» Exercise
Line by line, transcribe the data below exactly and pass over the images.
○ ○ ○ ○
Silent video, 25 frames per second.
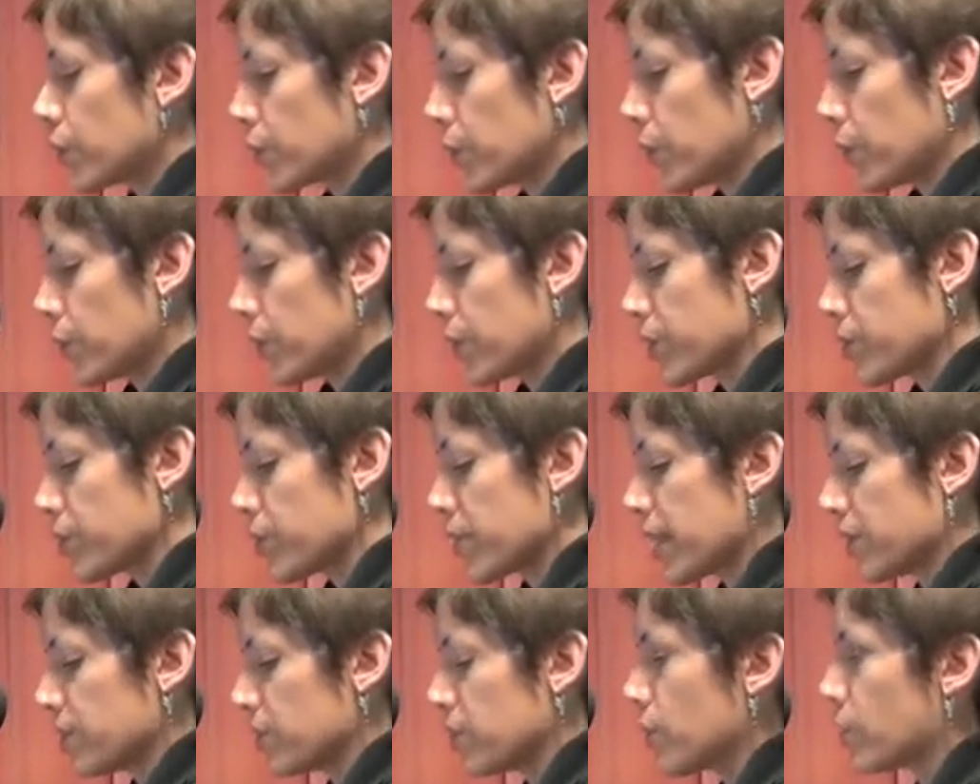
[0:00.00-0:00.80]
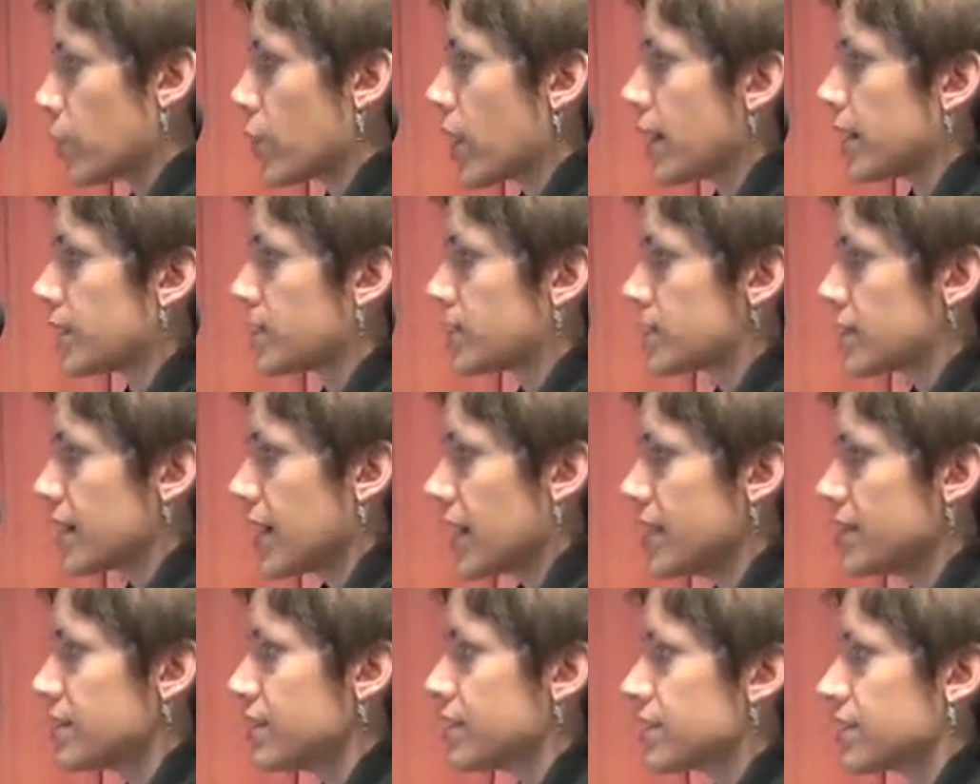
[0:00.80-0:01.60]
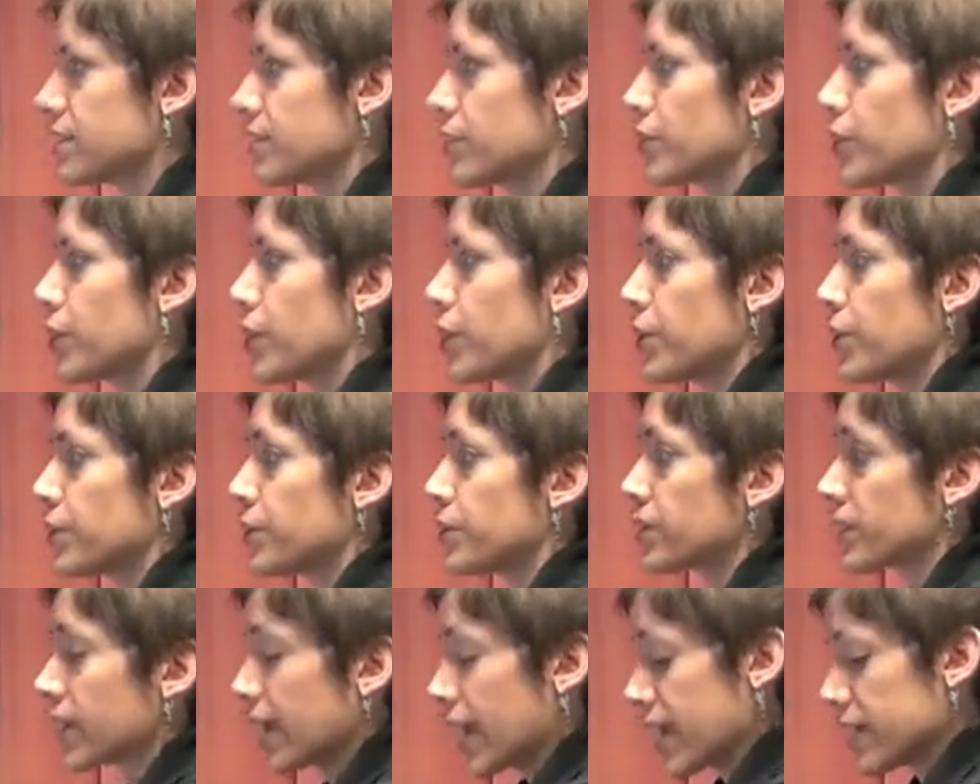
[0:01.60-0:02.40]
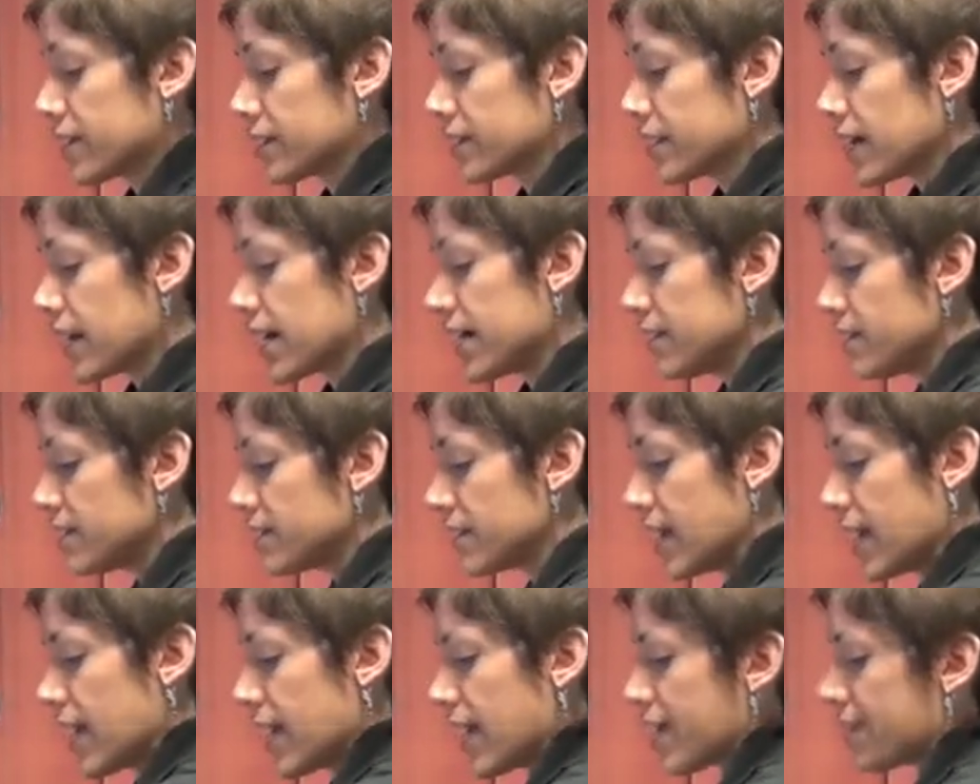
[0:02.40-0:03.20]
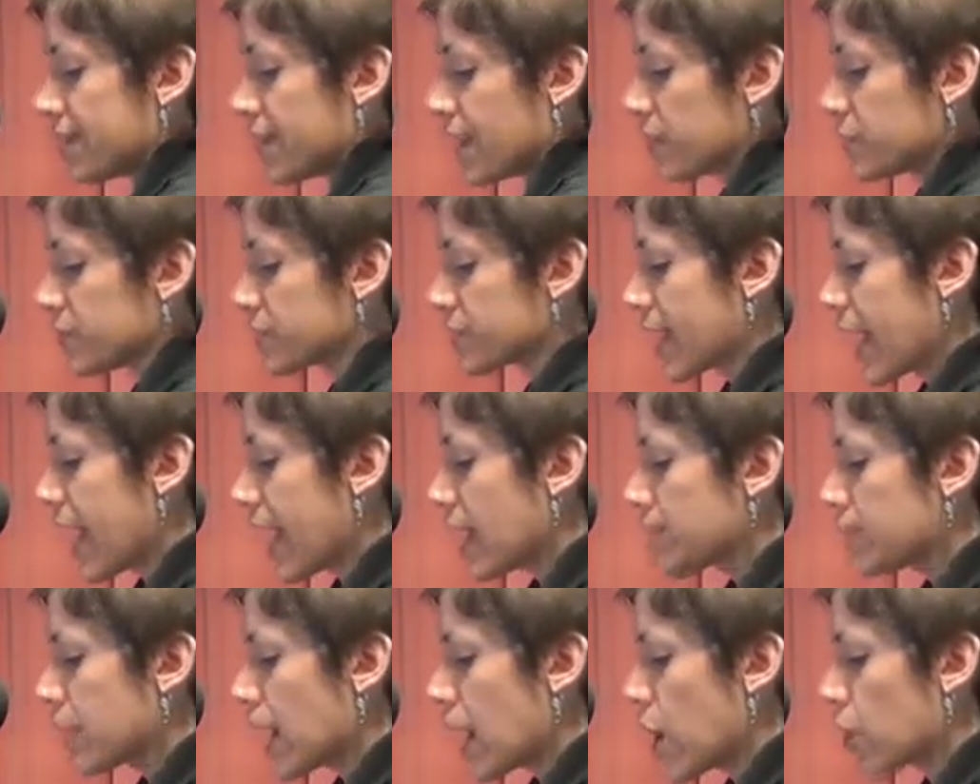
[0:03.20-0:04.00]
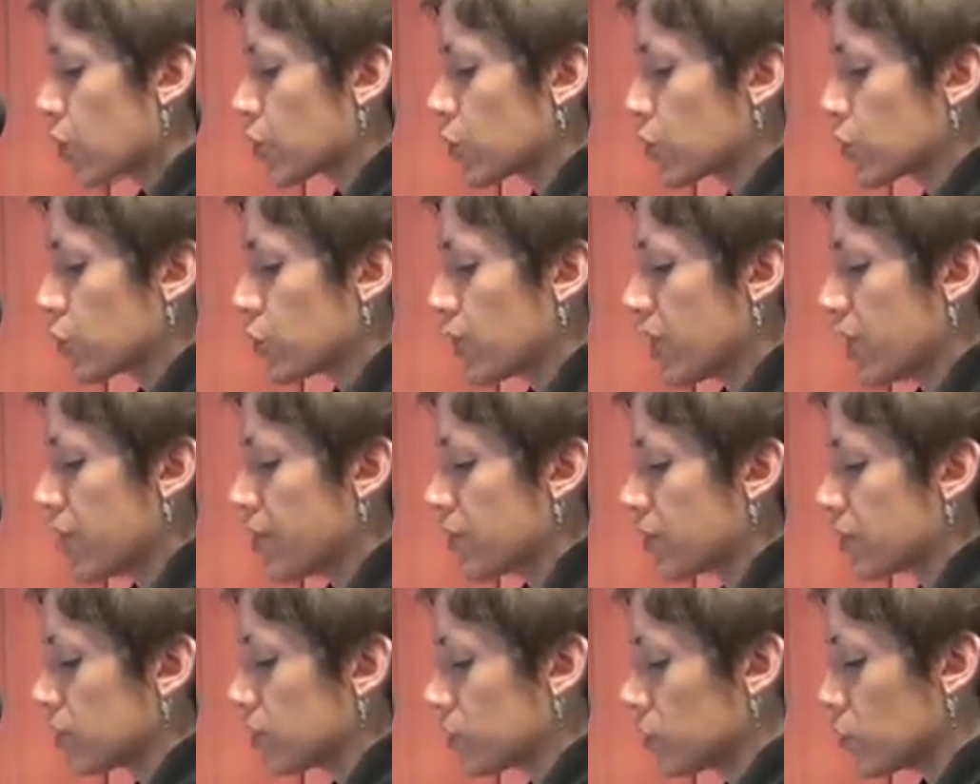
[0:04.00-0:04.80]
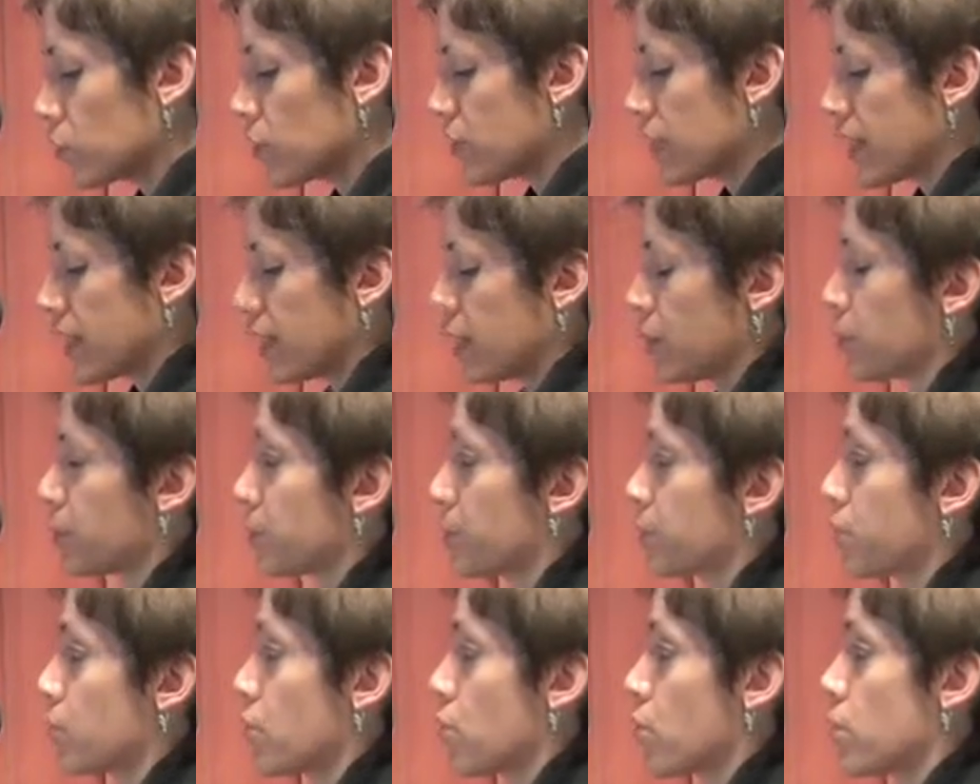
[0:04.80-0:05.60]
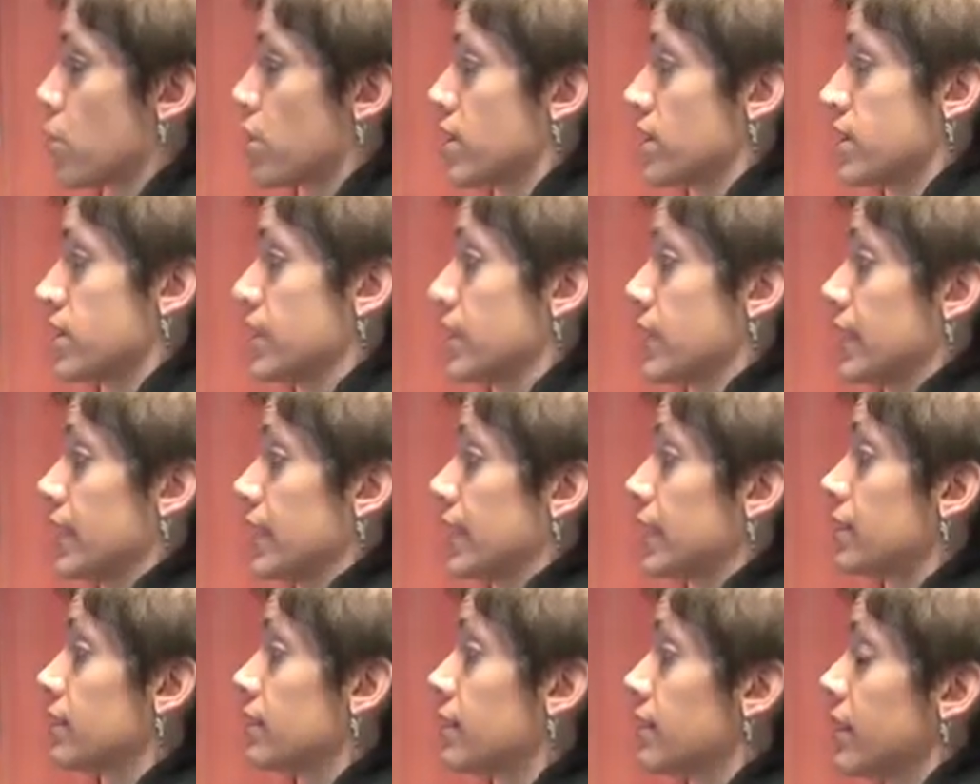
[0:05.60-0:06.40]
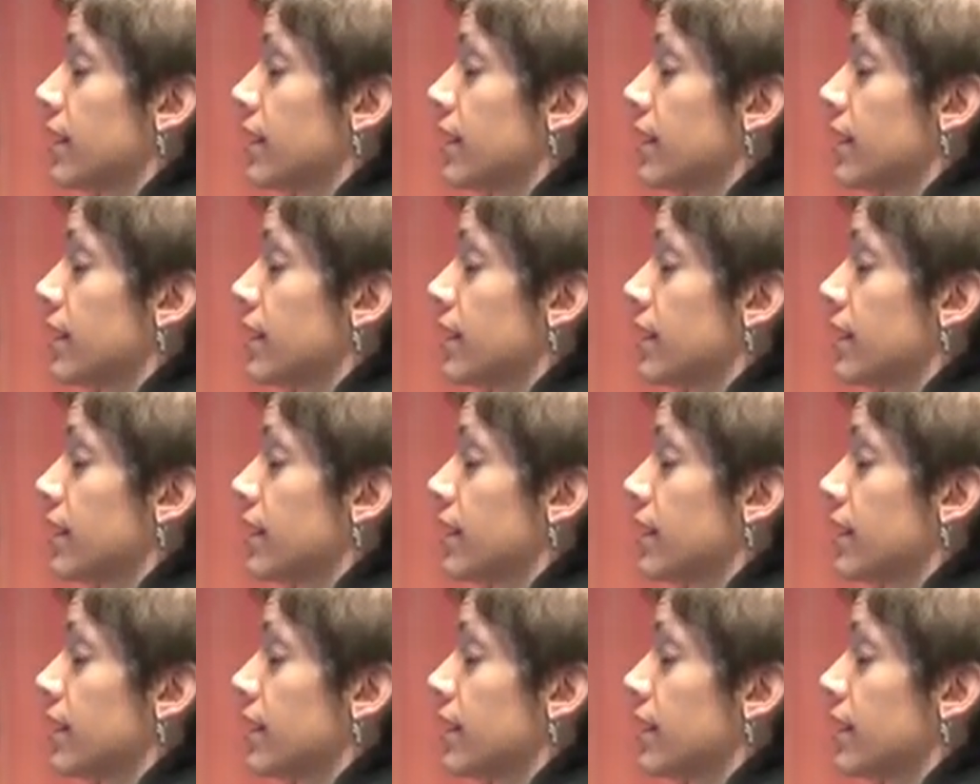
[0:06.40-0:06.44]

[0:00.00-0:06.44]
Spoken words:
Welcome back to the Wild Side. This is your host, Caitlin Kight, and that was Cat Power with Lord Help the Poor and Needy.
○ ○ ○ ○
» The answer
Silent video, 25 frames per second.
[0:00.00-0:00.80]
[0:00.80-0:01.60]
[0:01.60-0:02.40]
[0:02.40-0:03.20]
[0:03.20-0:04.00]
[0:04.00-0:04.80]
[0:04.80-0:05.60]
[0:05.60-0:06.40]
[0:06.40-0:06.44]

[0:00.00-0:06.44]
Spoken words:
Welcome back to the Wild Side. This is your host, Caitlin Kight, and that was Cat Power with Lord Help the Poor and Needy.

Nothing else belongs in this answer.